- [Task goal]: Report each line from the data below that holds the word "video".

- [Records for the task]:
=== Begin Enclosure ===
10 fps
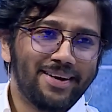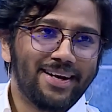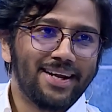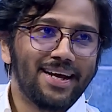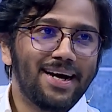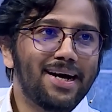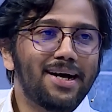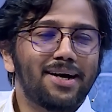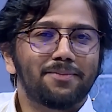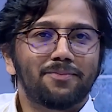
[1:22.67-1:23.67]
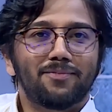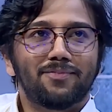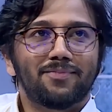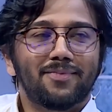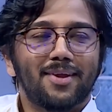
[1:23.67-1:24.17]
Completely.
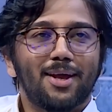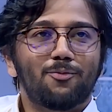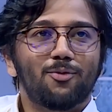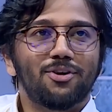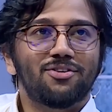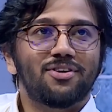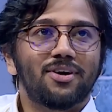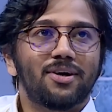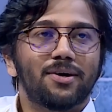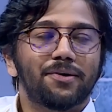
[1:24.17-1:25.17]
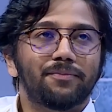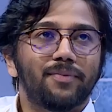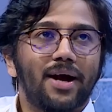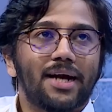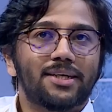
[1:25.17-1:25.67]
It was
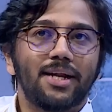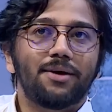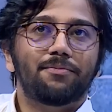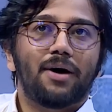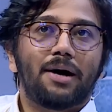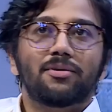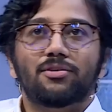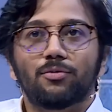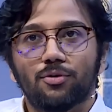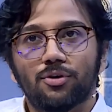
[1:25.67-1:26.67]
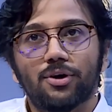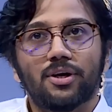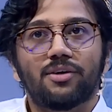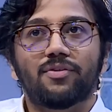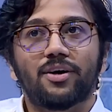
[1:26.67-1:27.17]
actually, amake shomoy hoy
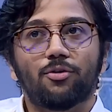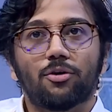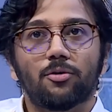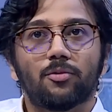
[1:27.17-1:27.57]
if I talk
=== End Enclosure ===
=== Begin Enclosure ===
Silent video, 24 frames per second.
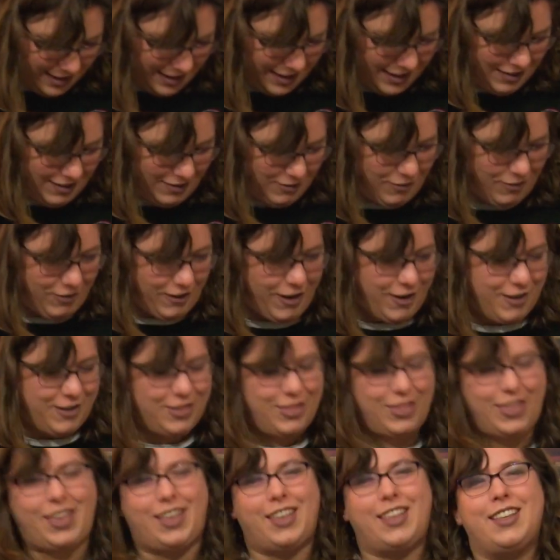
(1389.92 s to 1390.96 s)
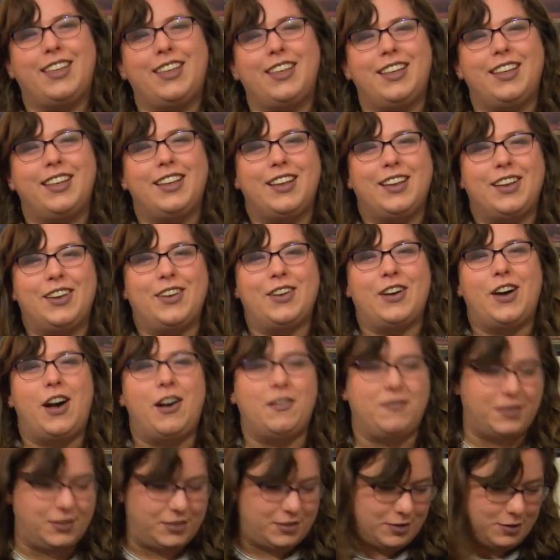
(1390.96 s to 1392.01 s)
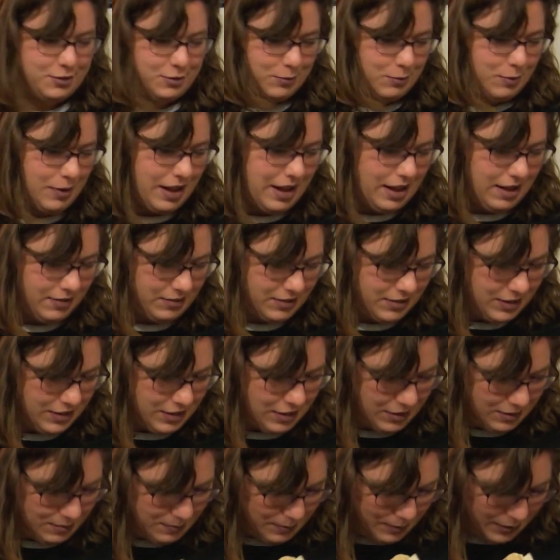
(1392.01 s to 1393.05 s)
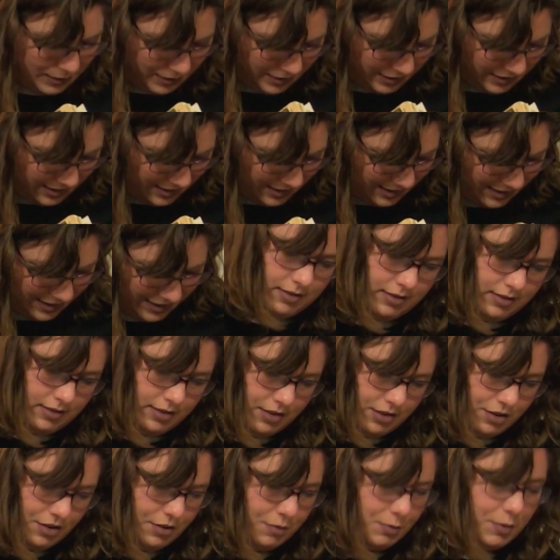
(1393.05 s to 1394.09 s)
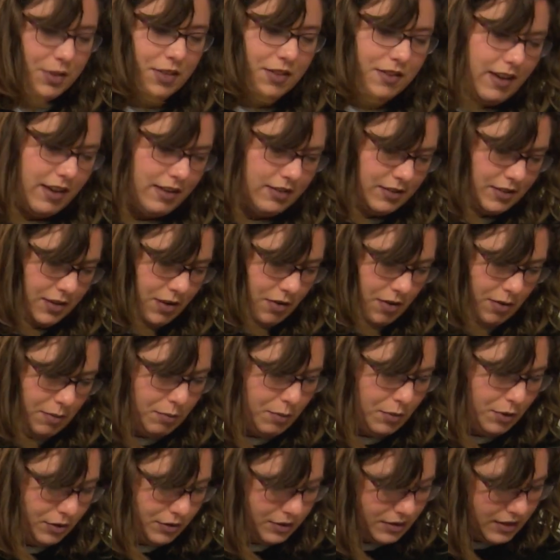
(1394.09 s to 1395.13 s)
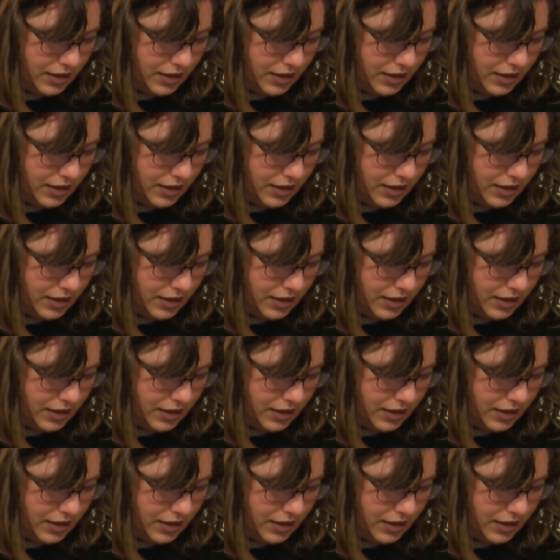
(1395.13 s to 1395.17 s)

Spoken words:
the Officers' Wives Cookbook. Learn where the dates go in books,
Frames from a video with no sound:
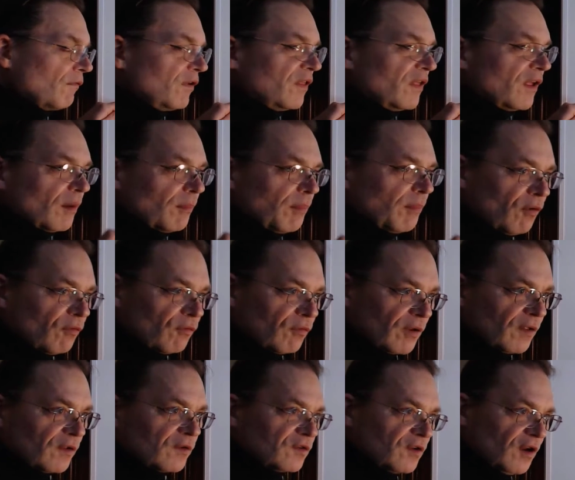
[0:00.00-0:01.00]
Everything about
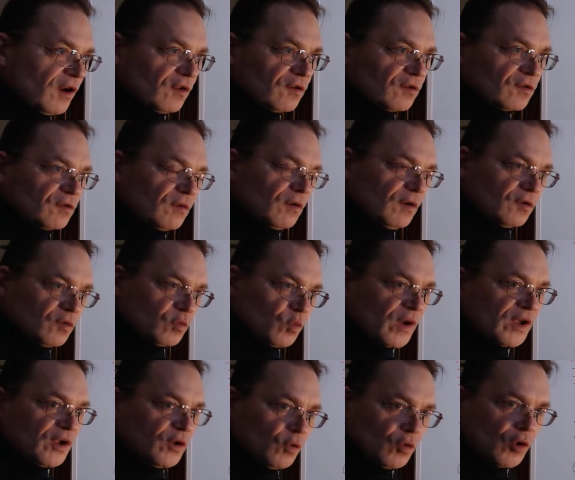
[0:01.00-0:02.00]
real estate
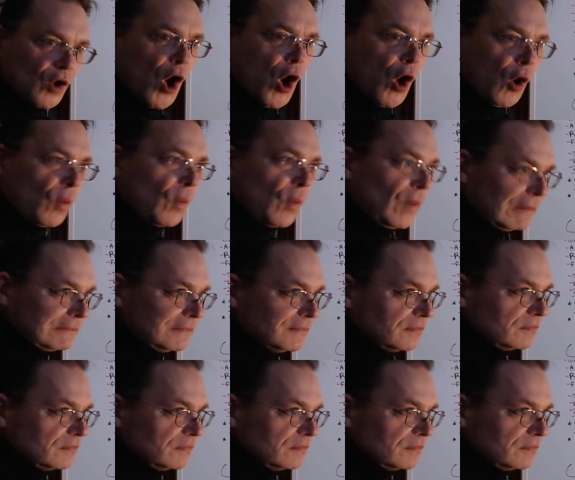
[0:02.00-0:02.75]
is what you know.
=== End Enclosure ===
- [Output of the exercise]:
Silent video, 24 frames per second.
Frames from a video with no sound:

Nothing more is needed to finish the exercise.